Douglas Munro commanded the lead Higgins Boat, ripping up the wake as he sped full-throttle towards the bullet-riddled beach. Mortars kicked up spires of water all around him, gunshots whizzed past his head or pinged off the ship’s hull, but he never once considered turning back. A Coxswain took over piloting the boat as Munro climbed over the bow, jumping into the boat’s Lewis Machine Gun mount. He racked the slide, started cranking out full-auto machine gun fire, and ordered his pilot to get right up on the beach.
(As he did this, a familiar sound of ship artillery fire came whizzing over his head from the sea, crashing into Japanese positions in the jungle. Chesty Puller, hearing about the enemy ambush, had commandeered the U.S. Navy Destroyer USS Monssen – without any authority to do so – and ordered it to open fire into the jungle.)
The Coast Guard began loading Marines back onto the Higgins Boats, but the Japanese were so close that they were machine gunning all throughout the beachhead – think of it as kind of like the D-Day landings, only the guys are getting killed while trying to board the boats instead of attacking off them. Munro saw what was going on, realized that the Marines were going to get slaughtered if he didn’t do something, and did one of the most badass, selfless, and heroic things you can imagine –
He ordered his pilot to wedge the Higgins boat onto the beach so that it blocked the enemy machine gun fire and would serve as cover for the wounded Marines boarding the evac boats.
Still ripping off machine gun fire in wide sweeping arcs that sliced apart the jungle before him, Douglas Munro voluntarily made himself the biggest (and only) target the Japanese had to shoot at. Firing non-stop rounds from the heavy machine gun, Munro pinned down any potential assaults, and his ship blocked thousands of enemy rounds that were headed towards the evacuating Marines. Both his pilot and co-pilot were wounded, and Munro was shot multiple times, including a round in the head – but none of it stopped him from manning his weapon and holding back the enemy and buying time for his men.
Douglas Munro and his crew kept fighting until every single man had been evacuated from that beach. As the bullet-riddled Higgins boat finally began to pull back, the last ship to leave the fight, Munro’s last words to his pilot were “Did they all get off?” When he heard they had, he smiled, closed his eyes, and passed away. He was two weeks from his 23rd birthday.

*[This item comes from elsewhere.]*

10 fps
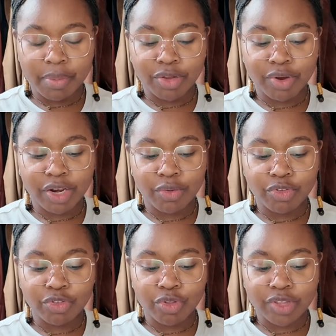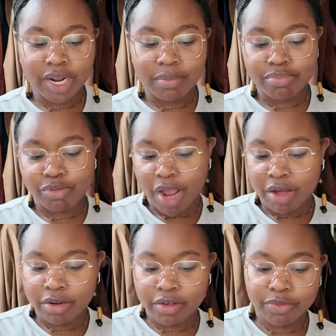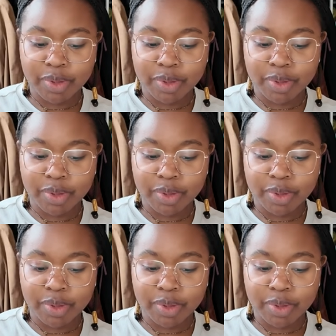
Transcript: create a result that I'm proud of,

Since its inception in 1790, the United States Coast Guard has had an active role in every single war in American history, from the Revolution right up until today. Despite heroic Guardsmen saving countless lives, undertaking thousands of dangerous missions across every ocean on earth, and routinely risking their own safety to protect the lives of others, in the 226-year history of the Coast Guard the only serviceman to receive the Medal of Honor for heroism under fire was Signalman First Class Douglas Albert Munro.